▶ _Work instructions_
When you reach the line that contains "[6:35.48-6:36.38]", begin copying exactly, and continue through the last line of the data; no pictures belong in the copy.
Segment Start: Available data
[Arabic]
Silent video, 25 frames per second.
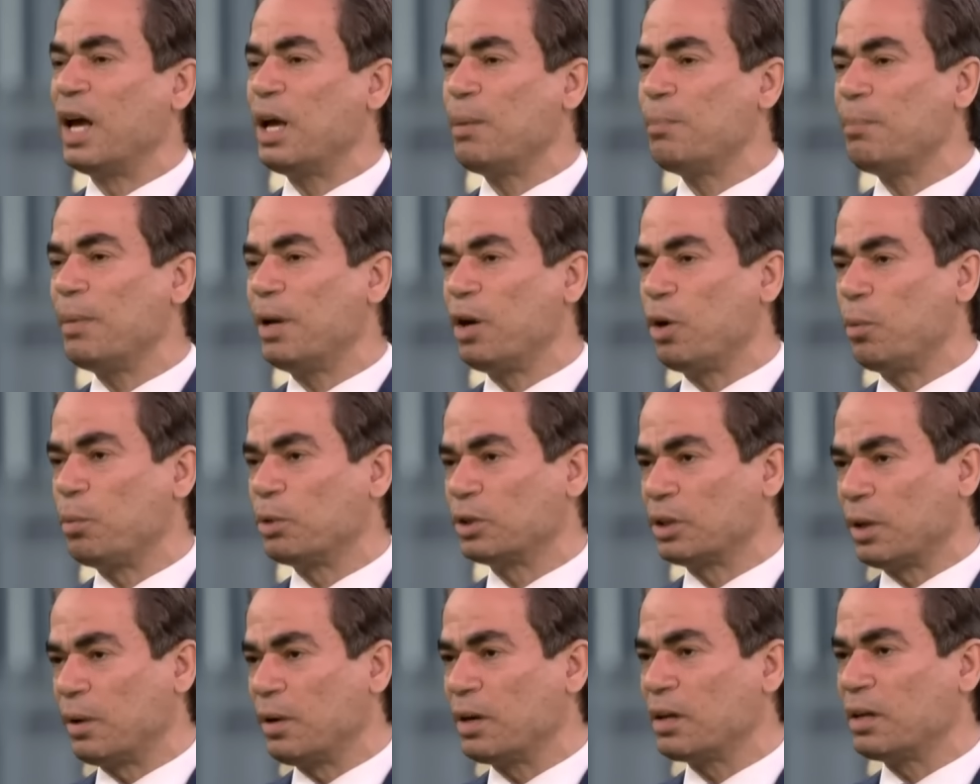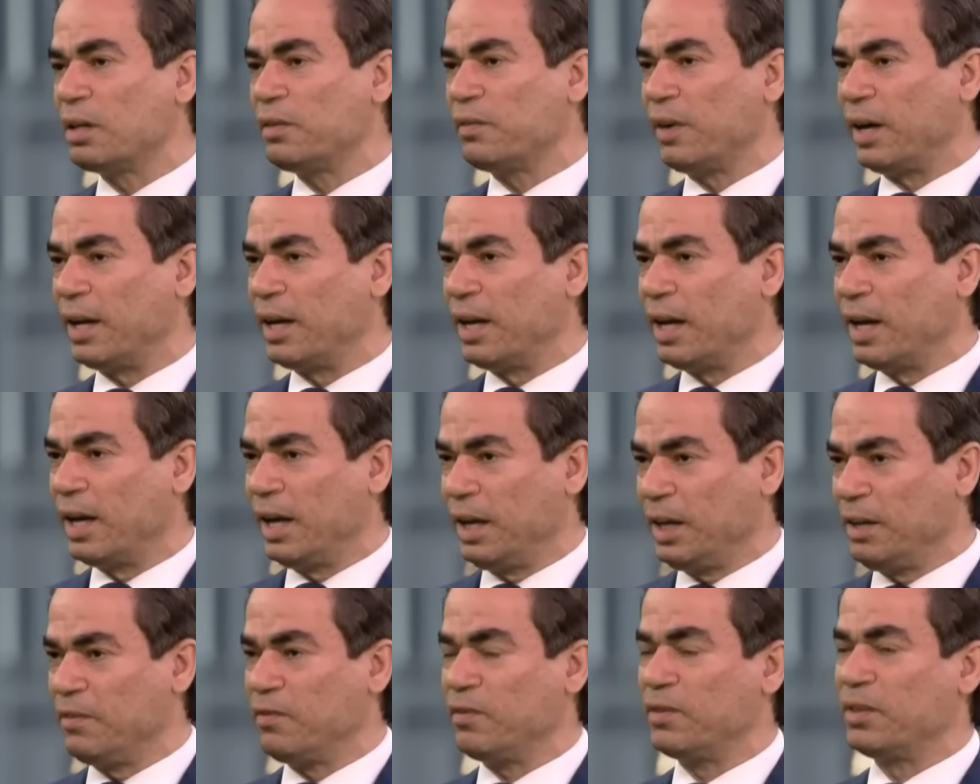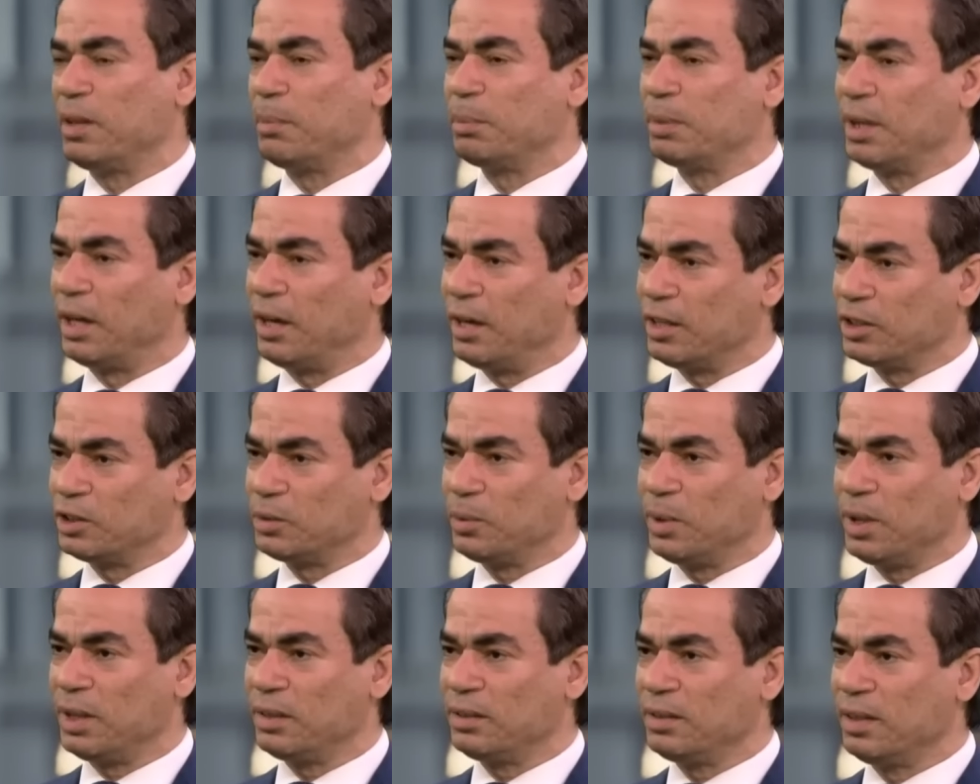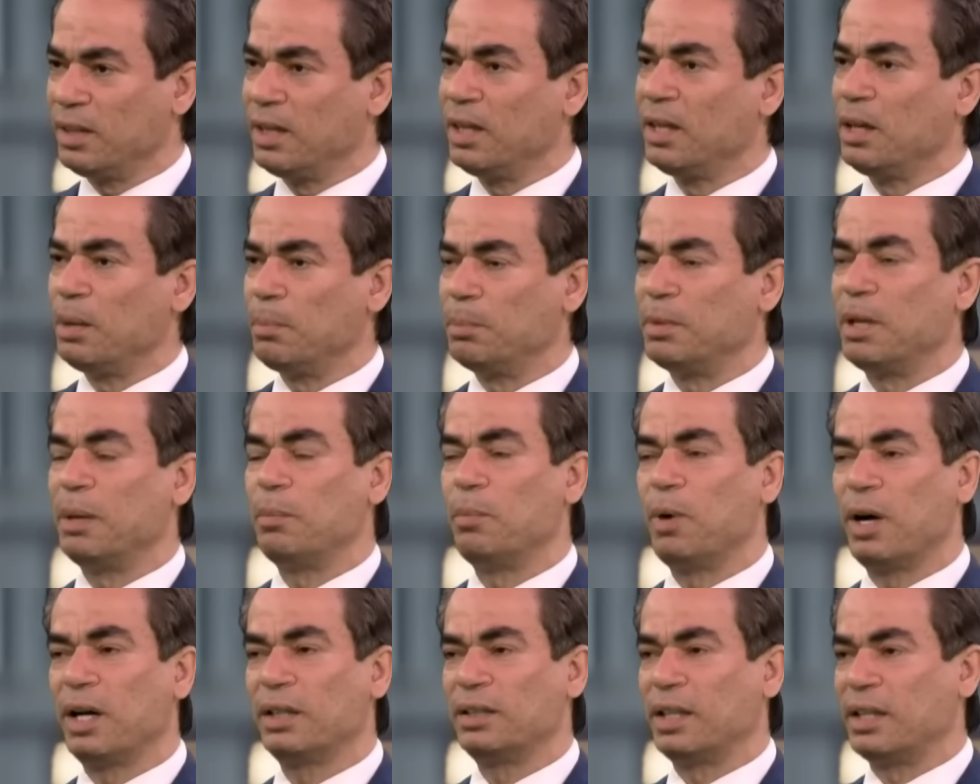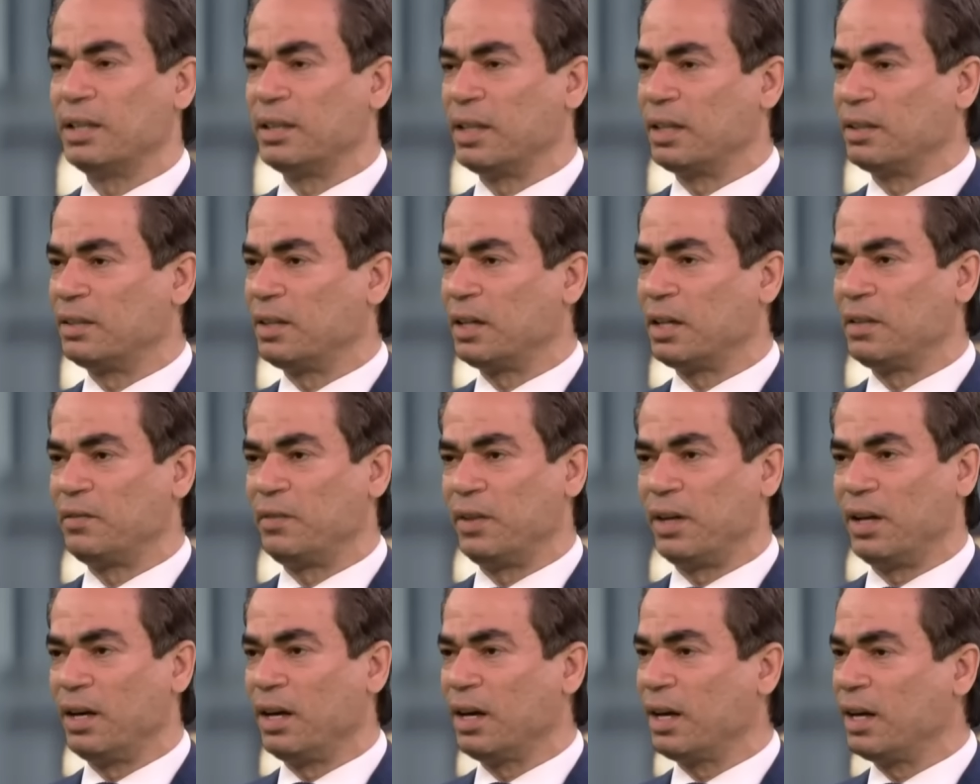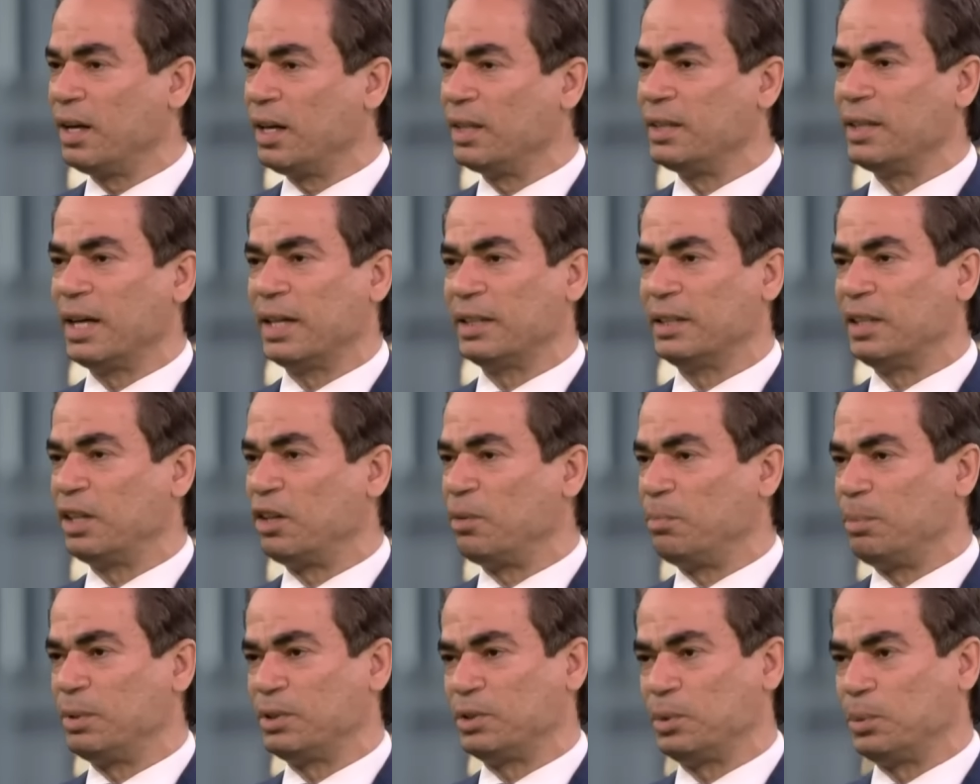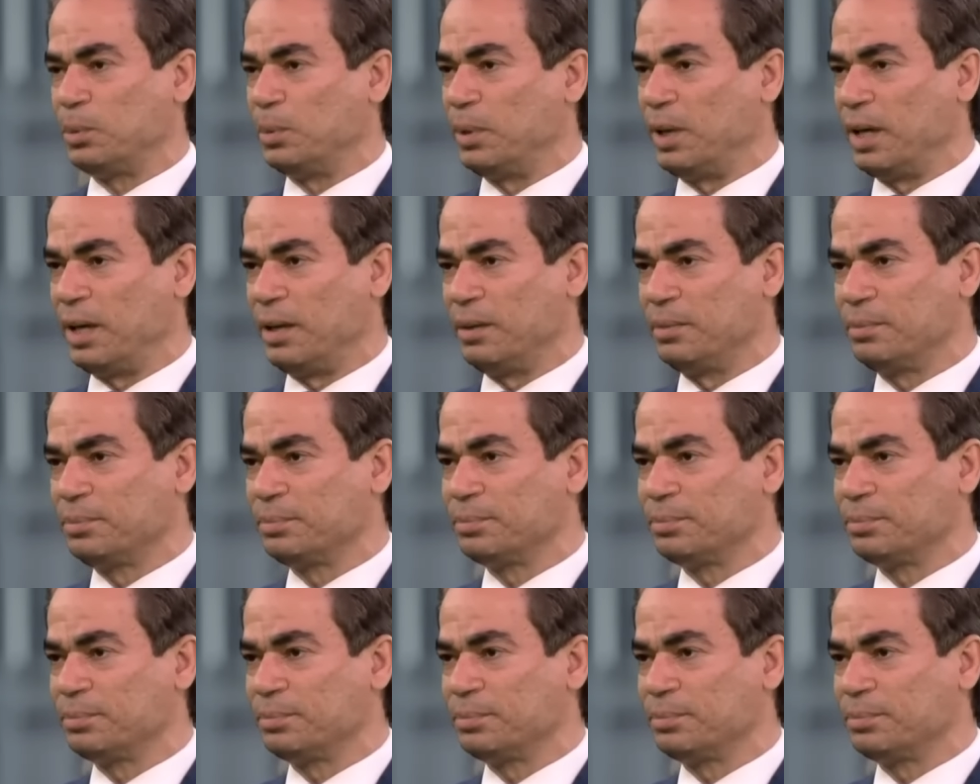أما لو متوقف على حفنة من الأصوات من المؤكد أن الطرف الآخر لن يعترف بسهولة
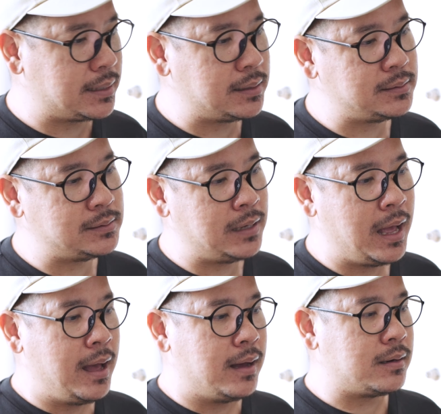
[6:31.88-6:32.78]
ยก็คือ
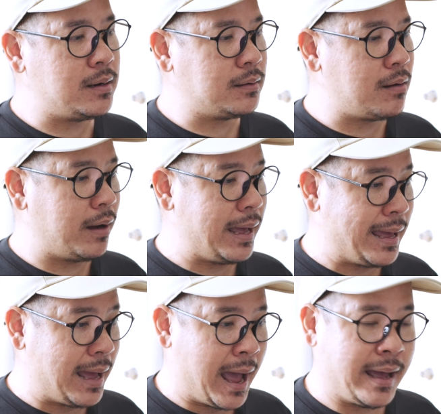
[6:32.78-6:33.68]
เรื่องของ เอ
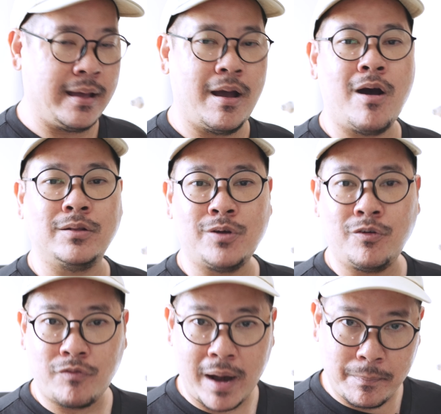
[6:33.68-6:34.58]
ไอAuto
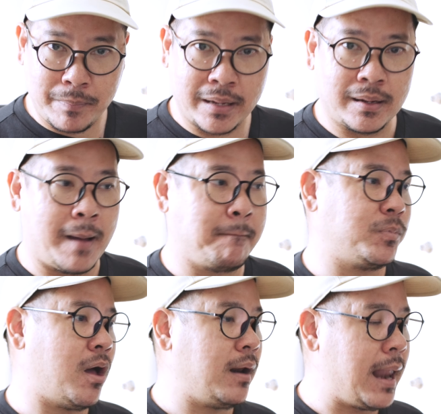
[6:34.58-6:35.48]
Framing ครับ
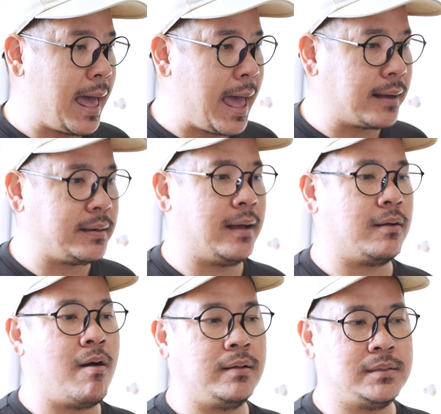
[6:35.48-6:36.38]
ตอนแรกเนี่ย
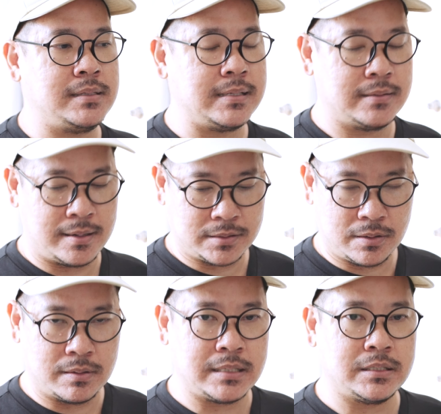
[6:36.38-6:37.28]
ก่อนที่
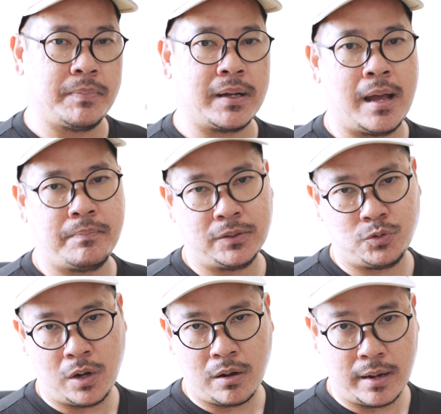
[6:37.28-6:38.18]
Sony จะประกาศเปิด
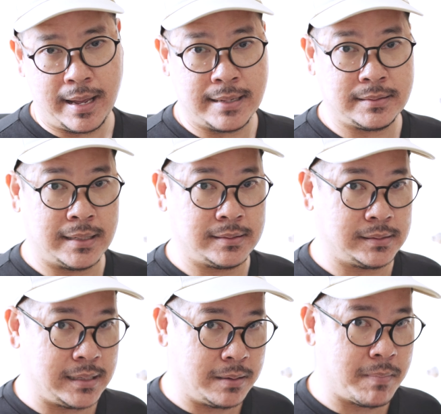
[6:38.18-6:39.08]
ตัวของ เอ เซเว่น
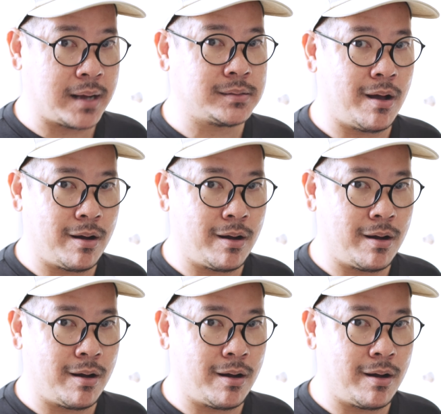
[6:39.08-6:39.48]
ซี มาร์ค ทู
Segment End: Available data
▶ _Answer section_
[6:35.48-6:36.38]
ตอนแรกเนี่ย
[6:36.38-6:37.28]
ก่อนที่
[6:37.28-6:38.18]
Sony จะประกาศเปิด
[6:38.18-6:39.08]
ตัวของ เอ เซเว่น
[6:39.08-6:39.48]
ซี มาร์ค ทู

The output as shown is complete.